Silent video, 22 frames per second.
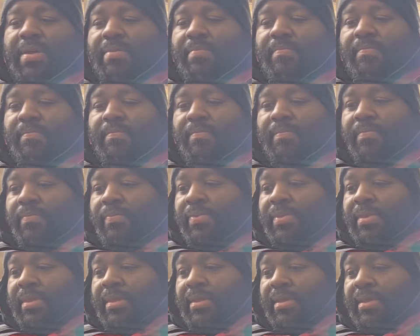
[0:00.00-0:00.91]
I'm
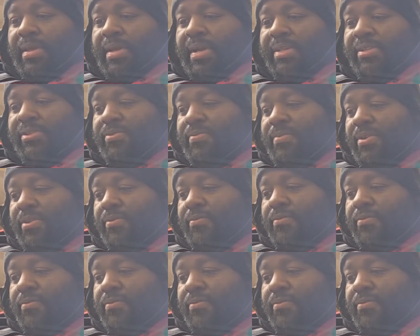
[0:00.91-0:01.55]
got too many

· · · · ·

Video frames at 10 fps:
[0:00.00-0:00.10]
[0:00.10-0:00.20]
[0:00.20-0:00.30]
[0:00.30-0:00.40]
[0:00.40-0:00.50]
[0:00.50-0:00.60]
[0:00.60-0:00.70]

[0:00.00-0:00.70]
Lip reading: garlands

· · · · ·

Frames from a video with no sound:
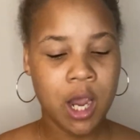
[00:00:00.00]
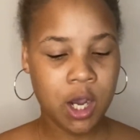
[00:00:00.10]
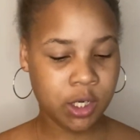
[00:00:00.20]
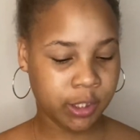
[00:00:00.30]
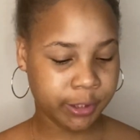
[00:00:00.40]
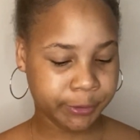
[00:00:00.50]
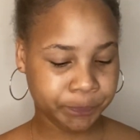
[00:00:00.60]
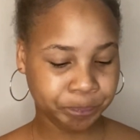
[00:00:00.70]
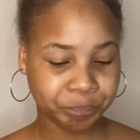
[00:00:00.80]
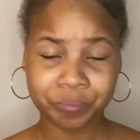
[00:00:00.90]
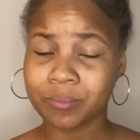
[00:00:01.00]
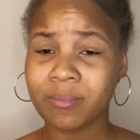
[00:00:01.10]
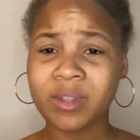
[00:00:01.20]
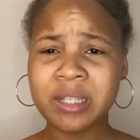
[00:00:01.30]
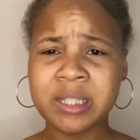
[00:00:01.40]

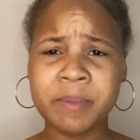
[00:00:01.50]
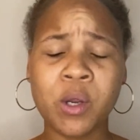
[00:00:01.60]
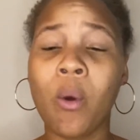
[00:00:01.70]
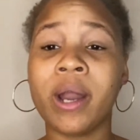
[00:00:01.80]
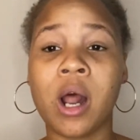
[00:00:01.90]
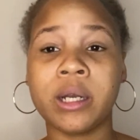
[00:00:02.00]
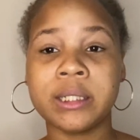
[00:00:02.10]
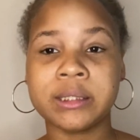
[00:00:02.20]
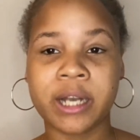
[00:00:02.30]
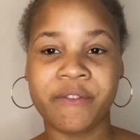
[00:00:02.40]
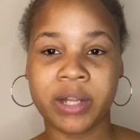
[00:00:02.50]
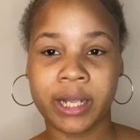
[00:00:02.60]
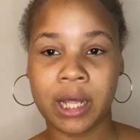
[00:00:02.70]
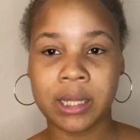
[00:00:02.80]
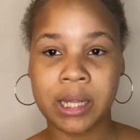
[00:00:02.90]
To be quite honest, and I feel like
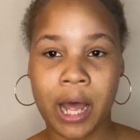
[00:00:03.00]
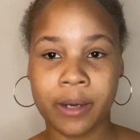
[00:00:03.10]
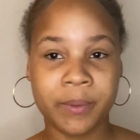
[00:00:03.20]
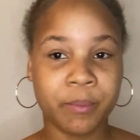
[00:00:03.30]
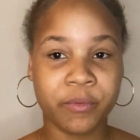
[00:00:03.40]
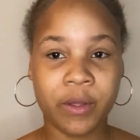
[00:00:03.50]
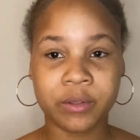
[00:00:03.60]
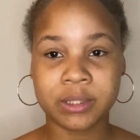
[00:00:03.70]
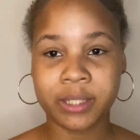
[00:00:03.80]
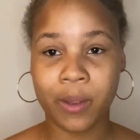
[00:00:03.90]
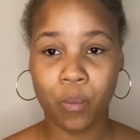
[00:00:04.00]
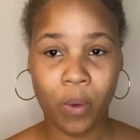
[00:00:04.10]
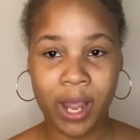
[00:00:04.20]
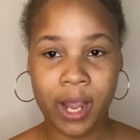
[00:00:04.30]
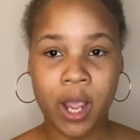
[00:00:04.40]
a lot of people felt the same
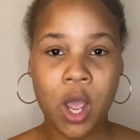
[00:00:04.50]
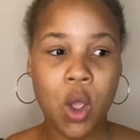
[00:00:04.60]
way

· · · · ·

**What the exercise asks**. In the listing above, find the line containing "[00:00:02.30]" and the line containing "[00:00:04.10]", then write out both of them and every line between, exactly, with no pictures.

**Exercise output**.
[00:00:02.30]
[00:00:02.40]
[00:00:02.50]
[00:00:02.60]
[00:00:02.70]
[00:00:02.80]
[00:00:02.90]
To be quite honest, and I feel like
[00:00:03.00]
[00:00:03.10]
[00:00:03.20]
[00:00:03.30]
[00:00:03.40]
[00:00:03.50]
[00:00:03.60]
[00:00:03.70]
[00:00:03.80]
[00:00:03.90]
[00:00:04.00]
[00:00:04.10]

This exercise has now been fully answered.